After the last coupla sucky weeks, I had a trip to Maine sort of hanging over my head. I usually love going, but this trip was about taking care of things. My mother and her brother share her very old house. While both of them are mentally all there, they are each frail, crooked, and in constant pain. My uncle appears destined to leave this earth one piece at a time. He is a redneck Florida republican, she a feminist liberal democrat. Certain many topics are best left undiscussed when both are present. Mom's in Making Preparations mode. She has nursed far too many people through their final illness, then had to deal with clearing their properties and is adamant she does not want her daughters stuck with that on her behalf. She wants to move to a retirement community with assisted living and long term care facilities. It is a painful process to watch, particularly as she disposes of her possessions. She sold off a number of her antiques over the summer, including a dining room hutch which housed her favorite dishes, and I am the designated recipient of those dishes. She needed me to pick them up. I've been avoiding this trip because of the obvious implications. Far easier to consider my own mortality than hers, especially as the specter of the Grim Reaper perches ever closer to other extended family members. It seemed almost fitting that the weekend I could go involved complications here at home and a rare hurricane threatening to smack Maine.

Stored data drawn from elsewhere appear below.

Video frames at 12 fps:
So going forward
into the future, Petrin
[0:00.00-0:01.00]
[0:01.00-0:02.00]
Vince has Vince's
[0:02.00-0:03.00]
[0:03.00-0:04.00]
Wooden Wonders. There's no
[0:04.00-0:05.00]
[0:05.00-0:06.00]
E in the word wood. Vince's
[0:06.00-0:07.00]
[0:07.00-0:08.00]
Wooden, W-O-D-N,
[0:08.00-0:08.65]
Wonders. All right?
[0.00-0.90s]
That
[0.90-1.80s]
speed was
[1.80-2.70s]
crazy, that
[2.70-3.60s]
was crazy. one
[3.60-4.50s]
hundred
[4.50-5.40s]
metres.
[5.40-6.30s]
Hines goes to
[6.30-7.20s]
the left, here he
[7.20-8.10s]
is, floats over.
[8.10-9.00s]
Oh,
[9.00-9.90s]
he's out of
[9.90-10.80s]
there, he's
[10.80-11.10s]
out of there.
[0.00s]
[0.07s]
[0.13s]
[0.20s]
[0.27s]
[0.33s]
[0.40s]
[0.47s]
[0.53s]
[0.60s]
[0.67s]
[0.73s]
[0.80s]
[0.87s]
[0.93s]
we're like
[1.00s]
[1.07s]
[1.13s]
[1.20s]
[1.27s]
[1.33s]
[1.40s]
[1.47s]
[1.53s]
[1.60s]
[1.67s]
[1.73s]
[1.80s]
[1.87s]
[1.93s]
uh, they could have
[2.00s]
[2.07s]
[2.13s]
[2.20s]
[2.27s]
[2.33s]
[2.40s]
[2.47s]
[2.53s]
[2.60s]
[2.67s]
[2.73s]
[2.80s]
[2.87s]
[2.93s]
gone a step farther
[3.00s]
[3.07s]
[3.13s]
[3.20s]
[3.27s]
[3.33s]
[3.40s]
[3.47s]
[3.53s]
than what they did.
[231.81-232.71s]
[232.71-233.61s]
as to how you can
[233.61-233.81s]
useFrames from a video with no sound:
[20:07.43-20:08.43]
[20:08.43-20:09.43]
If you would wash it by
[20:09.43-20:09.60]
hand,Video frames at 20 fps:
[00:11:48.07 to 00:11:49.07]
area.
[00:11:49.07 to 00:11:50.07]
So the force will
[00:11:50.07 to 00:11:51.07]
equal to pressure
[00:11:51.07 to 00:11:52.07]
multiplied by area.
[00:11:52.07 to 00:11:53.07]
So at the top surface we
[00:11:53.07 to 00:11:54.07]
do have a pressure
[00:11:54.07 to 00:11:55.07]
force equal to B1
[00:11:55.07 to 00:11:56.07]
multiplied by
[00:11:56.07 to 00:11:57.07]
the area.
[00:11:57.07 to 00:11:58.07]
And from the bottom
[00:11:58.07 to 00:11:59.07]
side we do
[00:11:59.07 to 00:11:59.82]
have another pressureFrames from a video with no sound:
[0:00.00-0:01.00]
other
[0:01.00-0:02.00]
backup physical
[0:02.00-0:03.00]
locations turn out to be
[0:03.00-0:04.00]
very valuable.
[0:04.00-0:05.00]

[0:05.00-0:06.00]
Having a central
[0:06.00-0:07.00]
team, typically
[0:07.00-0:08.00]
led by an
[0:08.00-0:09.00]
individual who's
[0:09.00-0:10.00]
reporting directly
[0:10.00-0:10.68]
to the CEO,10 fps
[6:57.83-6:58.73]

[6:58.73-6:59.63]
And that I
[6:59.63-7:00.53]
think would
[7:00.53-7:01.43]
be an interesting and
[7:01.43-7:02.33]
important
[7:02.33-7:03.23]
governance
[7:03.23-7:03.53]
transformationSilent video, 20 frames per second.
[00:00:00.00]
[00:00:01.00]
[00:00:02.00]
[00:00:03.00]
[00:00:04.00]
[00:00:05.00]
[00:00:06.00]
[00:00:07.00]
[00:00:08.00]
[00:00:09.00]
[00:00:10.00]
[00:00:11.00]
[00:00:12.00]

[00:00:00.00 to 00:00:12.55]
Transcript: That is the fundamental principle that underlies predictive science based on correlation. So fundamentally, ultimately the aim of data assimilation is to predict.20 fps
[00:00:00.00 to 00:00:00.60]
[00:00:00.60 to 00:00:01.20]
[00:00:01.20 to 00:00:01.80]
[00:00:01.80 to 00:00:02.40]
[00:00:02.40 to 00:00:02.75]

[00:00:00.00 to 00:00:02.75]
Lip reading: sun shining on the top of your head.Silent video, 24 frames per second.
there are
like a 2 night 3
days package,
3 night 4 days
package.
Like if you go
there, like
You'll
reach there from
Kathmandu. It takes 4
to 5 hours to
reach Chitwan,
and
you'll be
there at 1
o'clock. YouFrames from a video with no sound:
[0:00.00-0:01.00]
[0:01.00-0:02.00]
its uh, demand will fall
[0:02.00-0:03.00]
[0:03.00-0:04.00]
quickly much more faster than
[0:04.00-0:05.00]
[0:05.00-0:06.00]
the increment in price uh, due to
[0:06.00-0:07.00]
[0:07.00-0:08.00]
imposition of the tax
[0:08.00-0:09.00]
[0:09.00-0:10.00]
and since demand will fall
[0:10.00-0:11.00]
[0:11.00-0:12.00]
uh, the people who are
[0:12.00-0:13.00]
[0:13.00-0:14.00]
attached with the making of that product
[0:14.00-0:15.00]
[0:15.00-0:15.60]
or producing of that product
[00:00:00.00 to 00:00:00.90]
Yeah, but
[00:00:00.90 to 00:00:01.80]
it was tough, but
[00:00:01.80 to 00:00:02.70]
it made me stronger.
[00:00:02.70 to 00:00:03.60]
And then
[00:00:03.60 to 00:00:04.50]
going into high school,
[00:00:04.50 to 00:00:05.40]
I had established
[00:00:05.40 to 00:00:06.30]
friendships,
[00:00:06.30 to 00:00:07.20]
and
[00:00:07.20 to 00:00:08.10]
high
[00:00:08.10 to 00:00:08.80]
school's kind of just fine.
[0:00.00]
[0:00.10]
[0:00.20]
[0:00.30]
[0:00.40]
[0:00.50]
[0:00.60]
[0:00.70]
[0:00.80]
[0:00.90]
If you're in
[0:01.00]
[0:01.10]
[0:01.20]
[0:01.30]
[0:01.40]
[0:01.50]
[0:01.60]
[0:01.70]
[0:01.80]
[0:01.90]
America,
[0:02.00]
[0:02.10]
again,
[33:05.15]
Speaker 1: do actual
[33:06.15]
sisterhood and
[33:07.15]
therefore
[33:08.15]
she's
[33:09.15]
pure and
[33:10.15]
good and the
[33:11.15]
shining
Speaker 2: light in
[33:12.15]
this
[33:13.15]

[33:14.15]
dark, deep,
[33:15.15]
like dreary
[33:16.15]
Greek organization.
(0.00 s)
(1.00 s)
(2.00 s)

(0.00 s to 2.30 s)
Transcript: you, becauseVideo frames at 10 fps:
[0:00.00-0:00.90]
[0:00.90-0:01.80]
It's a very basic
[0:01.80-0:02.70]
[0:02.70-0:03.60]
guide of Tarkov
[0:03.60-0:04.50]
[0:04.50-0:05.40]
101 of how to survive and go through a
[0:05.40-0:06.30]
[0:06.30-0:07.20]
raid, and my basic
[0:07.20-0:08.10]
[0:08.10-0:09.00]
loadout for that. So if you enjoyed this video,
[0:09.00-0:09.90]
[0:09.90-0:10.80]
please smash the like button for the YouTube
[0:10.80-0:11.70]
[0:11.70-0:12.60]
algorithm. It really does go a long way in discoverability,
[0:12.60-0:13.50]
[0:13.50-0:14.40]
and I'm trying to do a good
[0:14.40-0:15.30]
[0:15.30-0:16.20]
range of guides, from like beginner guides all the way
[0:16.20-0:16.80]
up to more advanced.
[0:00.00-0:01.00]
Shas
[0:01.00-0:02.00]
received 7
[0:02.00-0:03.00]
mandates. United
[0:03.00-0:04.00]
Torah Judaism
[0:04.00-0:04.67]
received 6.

So imagine my absolute sheer delight to be reunited with a long lost treasure from my childhood. It is a simple thing, a decorated round metal tray, possibly stained, definitely aged not gracefully. I don't even remember all the details surrounding my first acquisition of this tray. The memory: an older neighbor apparently enjoyed my company when I was just a wee thing. She had two hobbies that fascinated me: growing rhubarb for jams and pies, and hand stamping designs on metal trays. At one point, she worked on a tray while I watched. I don't know if that was a one time event or if I repeatedly pestered her. I believe I must have prattled on and on (does that surprise any of you?) while she worked, checking out her tools and exclaiming over the faces that appeared in her designs. I was happy just watching the process unfold in front of me. I vaguely remember feeling a bit sad when she turned it over to add her name and the year she made it. 1961. I was all of 7 years old. Turns out she wasn't quite done: she returned to the front of the tray to add one last little detail not in her other trays. My initials! Including the the T that stood for Ticklepicture because I was such a ham about getting my picture taken back then. And then she put the tray in my hands and said "it's for you." Instant treasure. And as life unfolded, I lost track of that tray, but never forgot it, nor the woman who made it. Often over these years, I've wandered what happened to it, afraid it ended up in some trash heap. On Sunday, that little bit of my childhood found it's way back into my hands. I'm still grinning about it.
I've recently started convincing my parents that they need to do a little organizing so I don't get saddled with a mess (being an only child and all, it's all mine whether I want it or not!). Not fun to contemplate, but better to know their wishes and the value of some things than the alternative.
And what a great story about that tray! How cool that it found its way back to you!
Posted by: Jessica | September 29, 2008 at 11:11 AM
What a neat tray and story! My parents are getting to the point of down-sizing too. They seem to think that my sister and I will want all of the things they are looking at getting rid of. So now she and I are "fighting" over their things. Not about which of us can have them, but about which of us has to take them. I am joking about the fighting, but we truly keep having to remind our parents that we both have been very fortunate and have many nice things that we chose. It doesn't mean that their things aren't nice, we just don't need to replace our things with theirs. Or worse yet, keep all of them. I already have more stuff than house.
Posted by: Doris | September 29, 2008 at 05:43 PM
How cool is that you have that tray!?!? That was worth the trip 10 times over.